Studying fossil records allows us to see the arrival and departure of species, the timeline of which marked by mass extinctions and biodiversity explosions.
The world has seen countless species come and go – but without hunting every sample, it a kind of puzzle that tries to estimate the size of the total population of the species from their emergence to extinction. In a new study published in the journal Science, it is probably the most famous dinosaur: Tyrannosaurus rex. Their calculations led to the conclusion that about 2.5 billion people walked the earth during their existence, and that, after all, researchers were able to reach this number by hacking the fossil record.
In order to establish how to calculate the total population of a dead species, it is wise to first observe how we do it for the living, and a little thing called the law of Damuth’s effective here. The law states that the density of the average population can predicted based on physical size, with smaller animals having fewer large animals than large ones.
Think of it as a colony of ants versus a herd of elephants. T. Rex is famous for its body size; it is one of the largest muscle therapies known to science. Combining the species’ paleontological data with Damuth’s law, the researchers estimated that about 20,000 rex survived at any one time during their existence and that they performed their carnivorous duties for about 127,000 generations. Rex brings the size of the total population.
It is difficult to establish a single population density from this data, as it is not just a matter of space and numbers. Researcher author Charles Marshall explained in an email to IFLScience that the urge to arrange meals between livestock and livestock has further “clamped” their distribution. Unfortunately, the existing carnivores here are too fun to gather many transferable insights, but we are going to be extinct.

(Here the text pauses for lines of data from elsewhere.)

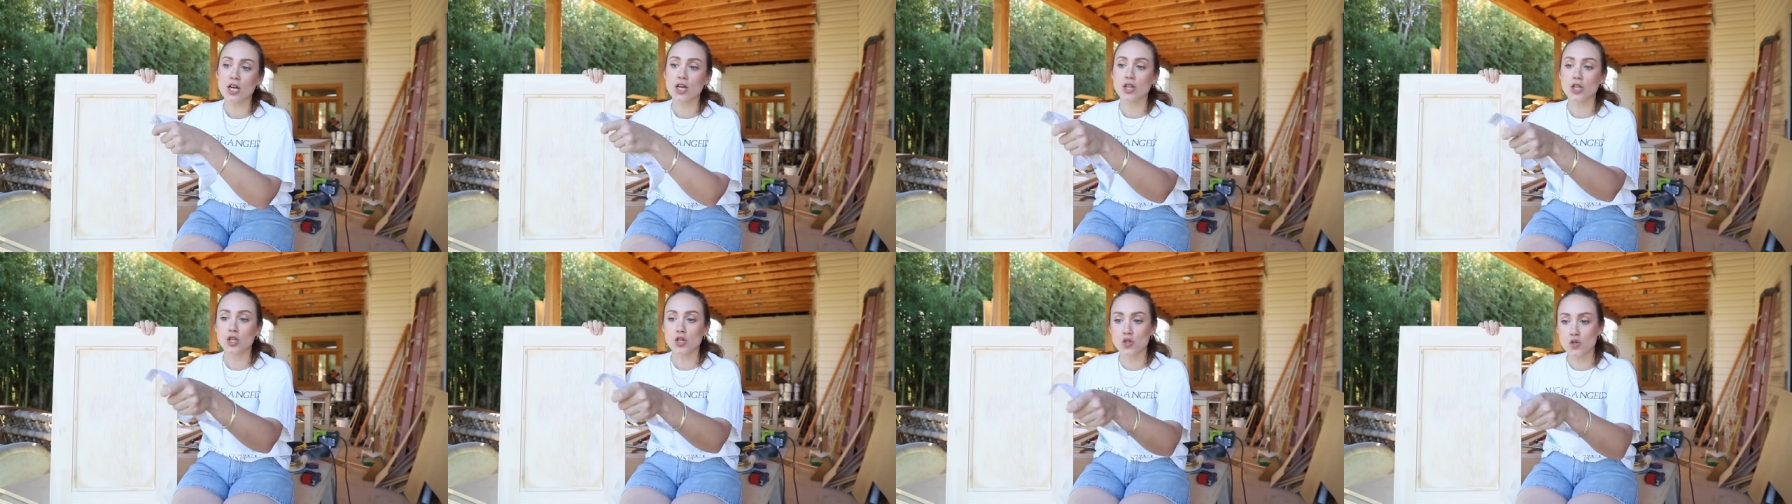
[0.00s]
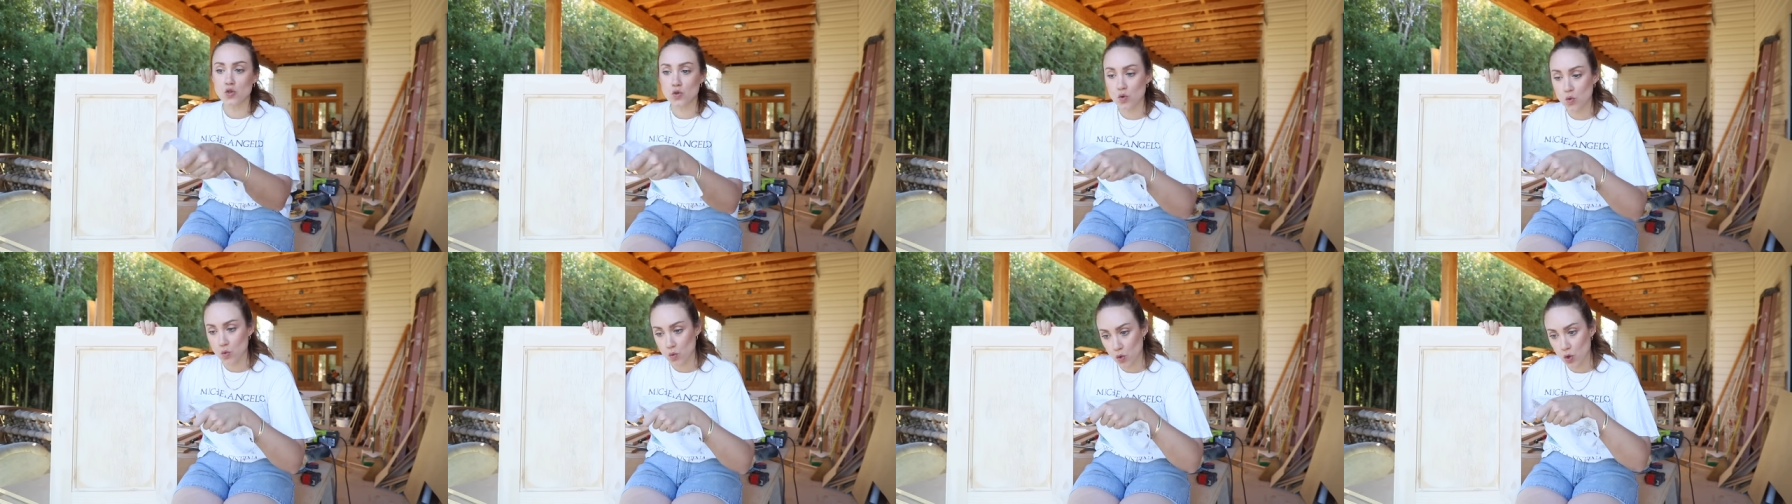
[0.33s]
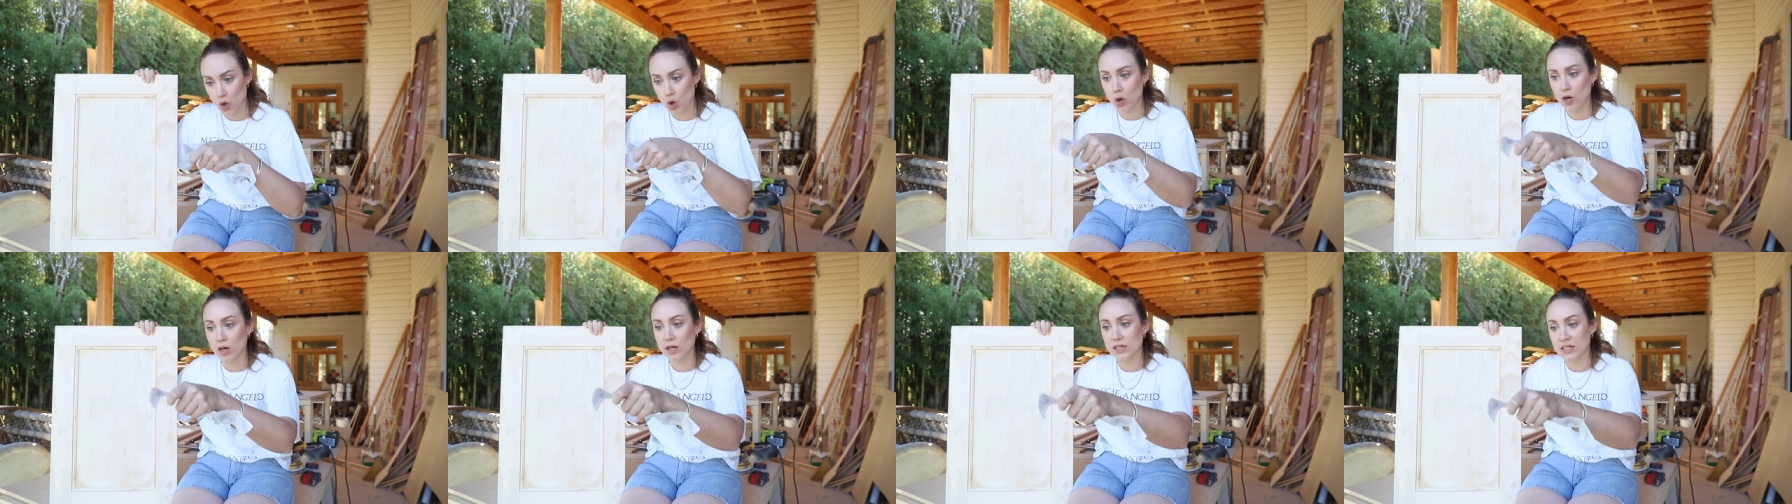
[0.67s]
the
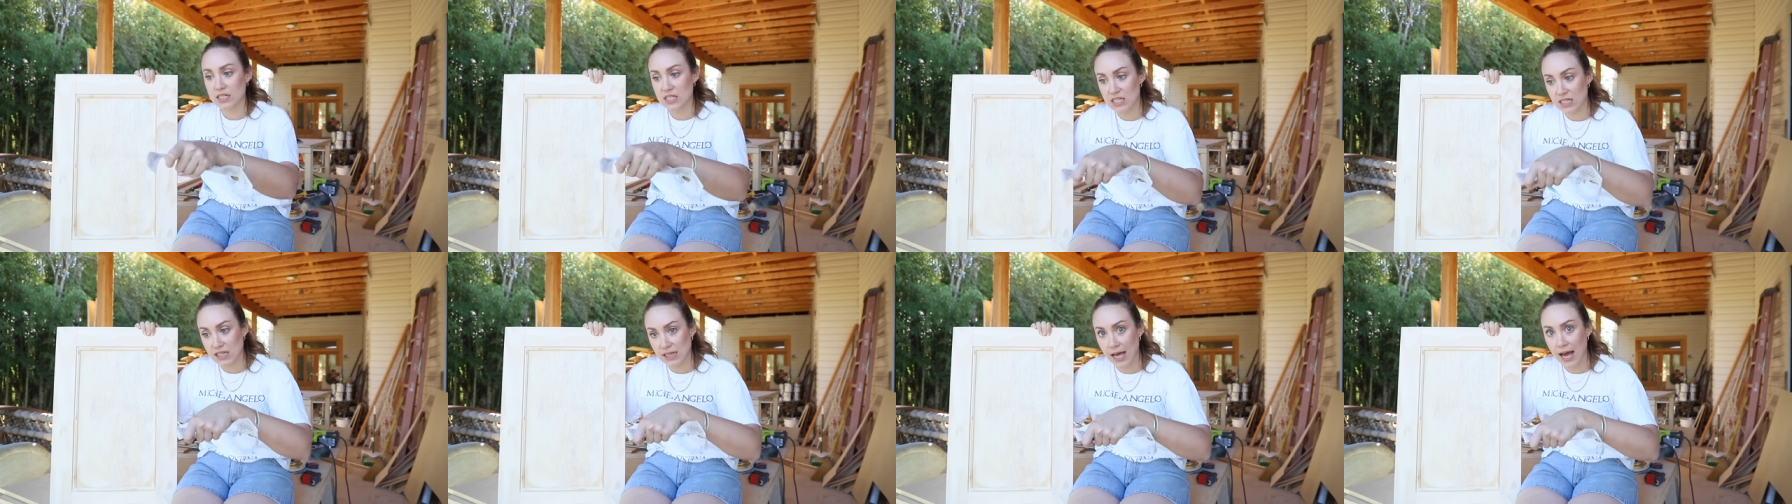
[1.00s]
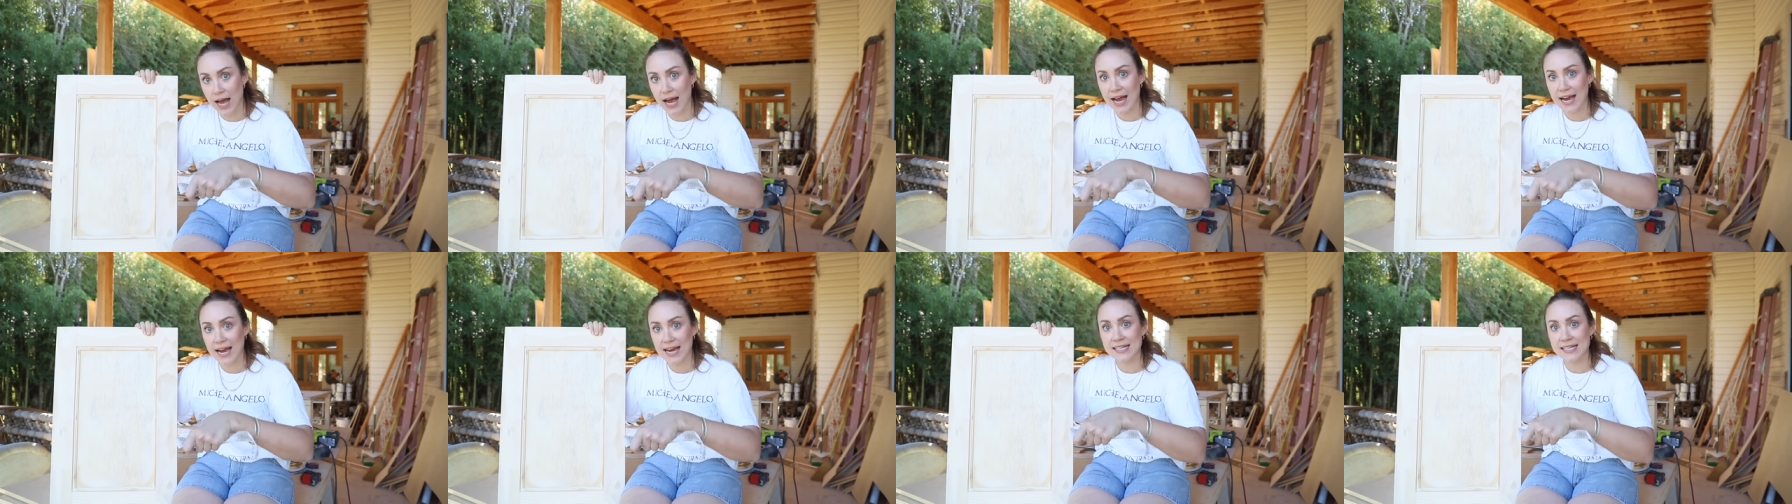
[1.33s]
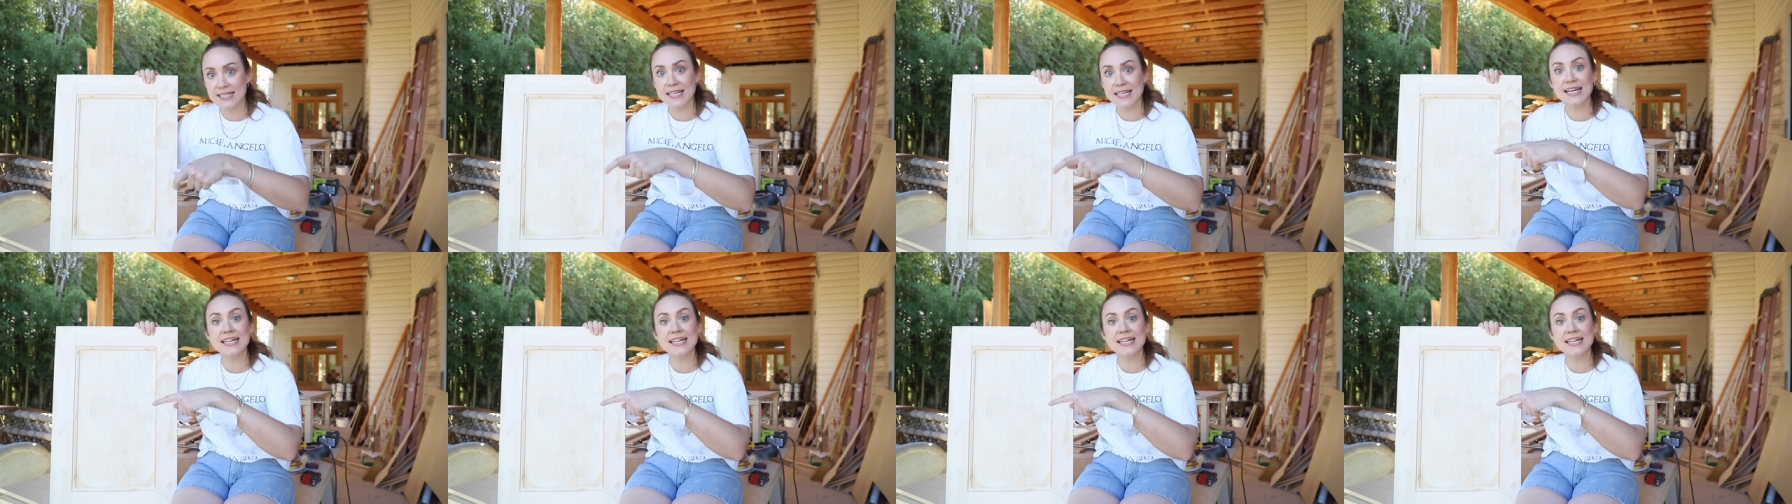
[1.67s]
drawer slides,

We can compare modern assumptions with Rex. Marshall continued, “Drops of density with body mass – large animals are rare, and there are no terrestrial carnivores today.”
“The largest living carnivore is the polar bear – now there is very little food in the arctic, so it is clear that its population density is our best. Rex Estimates approximately two x. Tigers are about 6 times thicker and lions are about 14 times thicker.” According to the authors of the paper, there is great potential for this approach, who believes that the structure can determine the total number of endangered species – if we have the necessary information. According to Marshall, this includes the body mass of the species, whether it ate meat or plants, and if it was cold or warm-blooded. This information combined with information about it is the geographical range and how long it has lived as a species. The researchers hope that their work will extend to all the dinosaurs that exist in the T rex’s ecosystem. They further hope that their results on the total population compared to known specimens may give an idea of how many dinosaurs that once sank into the Earth turned into easily accessible fossil records.